*ENTRIES PROVIDED*.
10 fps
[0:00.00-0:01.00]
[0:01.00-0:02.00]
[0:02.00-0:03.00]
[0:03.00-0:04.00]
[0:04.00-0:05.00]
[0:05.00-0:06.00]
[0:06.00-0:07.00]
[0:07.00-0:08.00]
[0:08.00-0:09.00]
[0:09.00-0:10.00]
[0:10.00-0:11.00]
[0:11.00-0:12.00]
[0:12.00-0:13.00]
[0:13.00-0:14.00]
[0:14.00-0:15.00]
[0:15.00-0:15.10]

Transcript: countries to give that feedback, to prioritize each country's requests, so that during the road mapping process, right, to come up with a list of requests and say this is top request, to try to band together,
==
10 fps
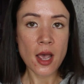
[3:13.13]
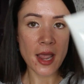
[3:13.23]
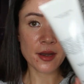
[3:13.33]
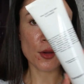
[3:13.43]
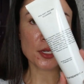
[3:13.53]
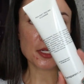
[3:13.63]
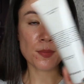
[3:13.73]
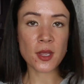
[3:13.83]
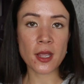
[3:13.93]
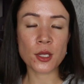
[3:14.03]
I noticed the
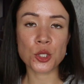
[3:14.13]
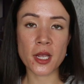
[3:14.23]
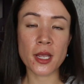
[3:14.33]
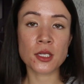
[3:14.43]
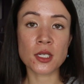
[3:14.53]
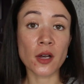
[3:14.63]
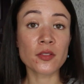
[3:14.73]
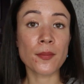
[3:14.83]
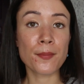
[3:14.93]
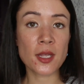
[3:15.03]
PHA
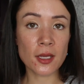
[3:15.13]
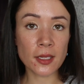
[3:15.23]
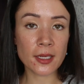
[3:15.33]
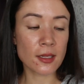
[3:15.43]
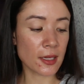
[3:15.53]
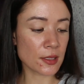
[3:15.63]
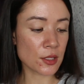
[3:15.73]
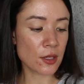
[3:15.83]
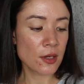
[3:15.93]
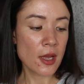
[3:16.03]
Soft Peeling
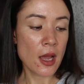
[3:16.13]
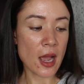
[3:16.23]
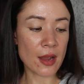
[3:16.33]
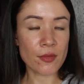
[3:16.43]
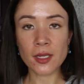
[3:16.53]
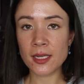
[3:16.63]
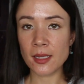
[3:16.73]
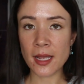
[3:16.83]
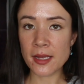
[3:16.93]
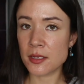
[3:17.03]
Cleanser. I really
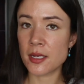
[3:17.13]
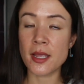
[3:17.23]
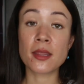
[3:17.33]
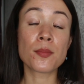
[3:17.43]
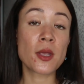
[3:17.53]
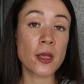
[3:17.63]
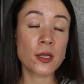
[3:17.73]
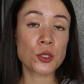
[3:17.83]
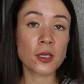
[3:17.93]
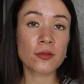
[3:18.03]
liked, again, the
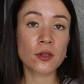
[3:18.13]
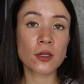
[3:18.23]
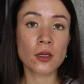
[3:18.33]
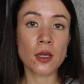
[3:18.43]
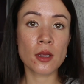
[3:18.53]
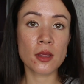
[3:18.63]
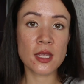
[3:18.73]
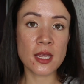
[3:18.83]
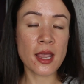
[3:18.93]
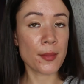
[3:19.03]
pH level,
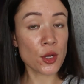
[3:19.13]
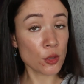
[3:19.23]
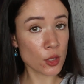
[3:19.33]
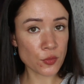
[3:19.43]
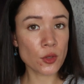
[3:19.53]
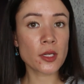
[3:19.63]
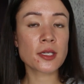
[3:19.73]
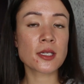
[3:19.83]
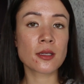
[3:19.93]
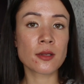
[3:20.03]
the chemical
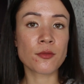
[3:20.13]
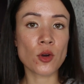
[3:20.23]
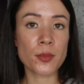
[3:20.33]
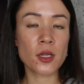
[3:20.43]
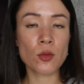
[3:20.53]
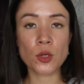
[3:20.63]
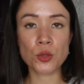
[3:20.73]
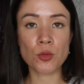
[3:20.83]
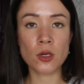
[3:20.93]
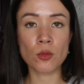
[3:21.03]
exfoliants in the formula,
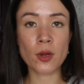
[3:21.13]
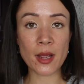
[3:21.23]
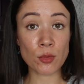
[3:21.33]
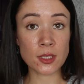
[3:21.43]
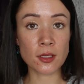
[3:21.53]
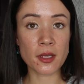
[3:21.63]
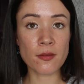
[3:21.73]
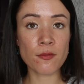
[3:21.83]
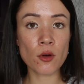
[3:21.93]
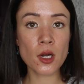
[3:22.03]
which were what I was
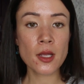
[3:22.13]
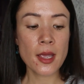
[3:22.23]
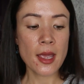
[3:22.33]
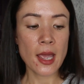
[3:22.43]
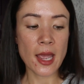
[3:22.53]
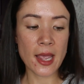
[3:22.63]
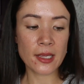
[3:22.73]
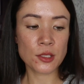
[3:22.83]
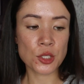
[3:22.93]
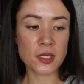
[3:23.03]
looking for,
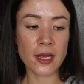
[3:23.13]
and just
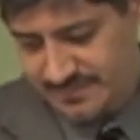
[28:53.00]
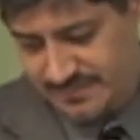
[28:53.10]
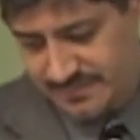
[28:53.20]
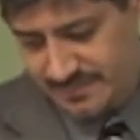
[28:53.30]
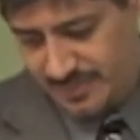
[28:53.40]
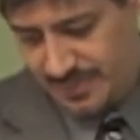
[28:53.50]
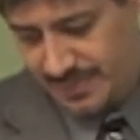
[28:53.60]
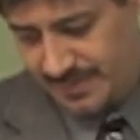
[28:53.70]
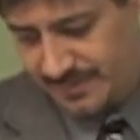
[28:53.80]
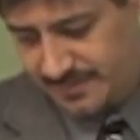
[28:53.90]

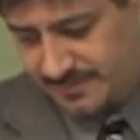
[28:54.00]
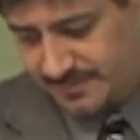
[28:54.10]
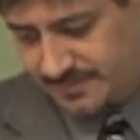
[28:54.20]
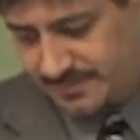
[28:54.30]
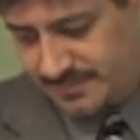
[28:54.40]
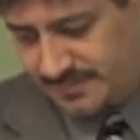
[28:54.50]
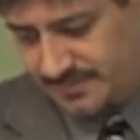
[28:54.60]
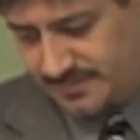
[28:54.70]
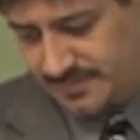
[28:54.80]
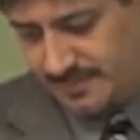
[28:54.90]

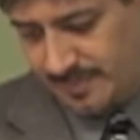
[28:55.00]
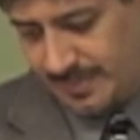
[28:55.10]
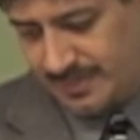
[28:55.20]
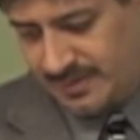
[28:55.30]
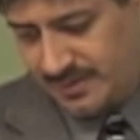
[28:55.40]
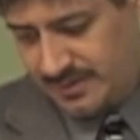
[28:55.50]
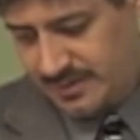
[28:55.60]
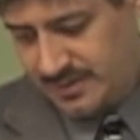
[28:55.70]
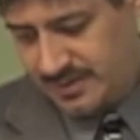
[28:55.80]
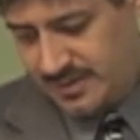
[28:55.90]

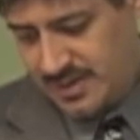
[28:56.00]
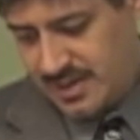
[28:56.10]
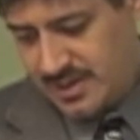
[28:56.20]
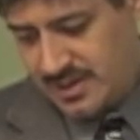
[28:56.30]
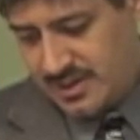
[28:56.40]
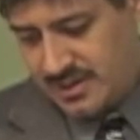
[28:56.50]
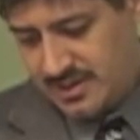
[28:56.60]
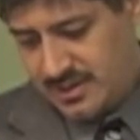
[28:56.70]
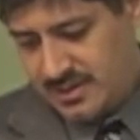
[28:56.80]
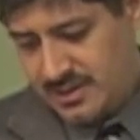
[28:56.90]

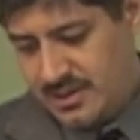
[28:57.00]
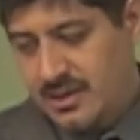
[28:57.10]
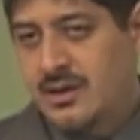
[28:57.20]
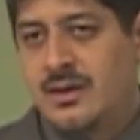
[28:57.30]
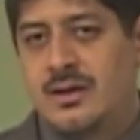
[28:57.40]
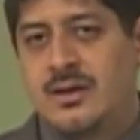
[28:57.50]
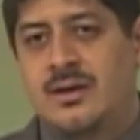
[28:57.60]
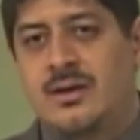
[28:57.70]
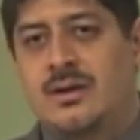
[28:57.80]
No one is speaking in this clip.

*ASSIGNMENT*.
Give only the lines from the one holding "[0:04.00-0:05.00]" through the one holding "Transcript: countries to", each restated exactly as it appears above.

*YOUR SOLUTION*.
[0:04.00-0:05.00]
[0:05.00-0:06.00]
[0:06.00-0:07.00]
[0:07.00-0:08.00]
[0:08.00-0:09.00]
[0:09.00-0:10.00]
[0:10.00-0:11.00]
[0:11.00-0:12.00]
[0:12.00-0:13.00]
[0:13.00-0:14.00]
[0:14.00-0:15.00]
[0:15.00-0:15.10]

Transcript: countries to give that feedback, to prioritize each country's requests, so that during the road mapping process, right, to come up with a list of requests and say this is top request, to try to band together,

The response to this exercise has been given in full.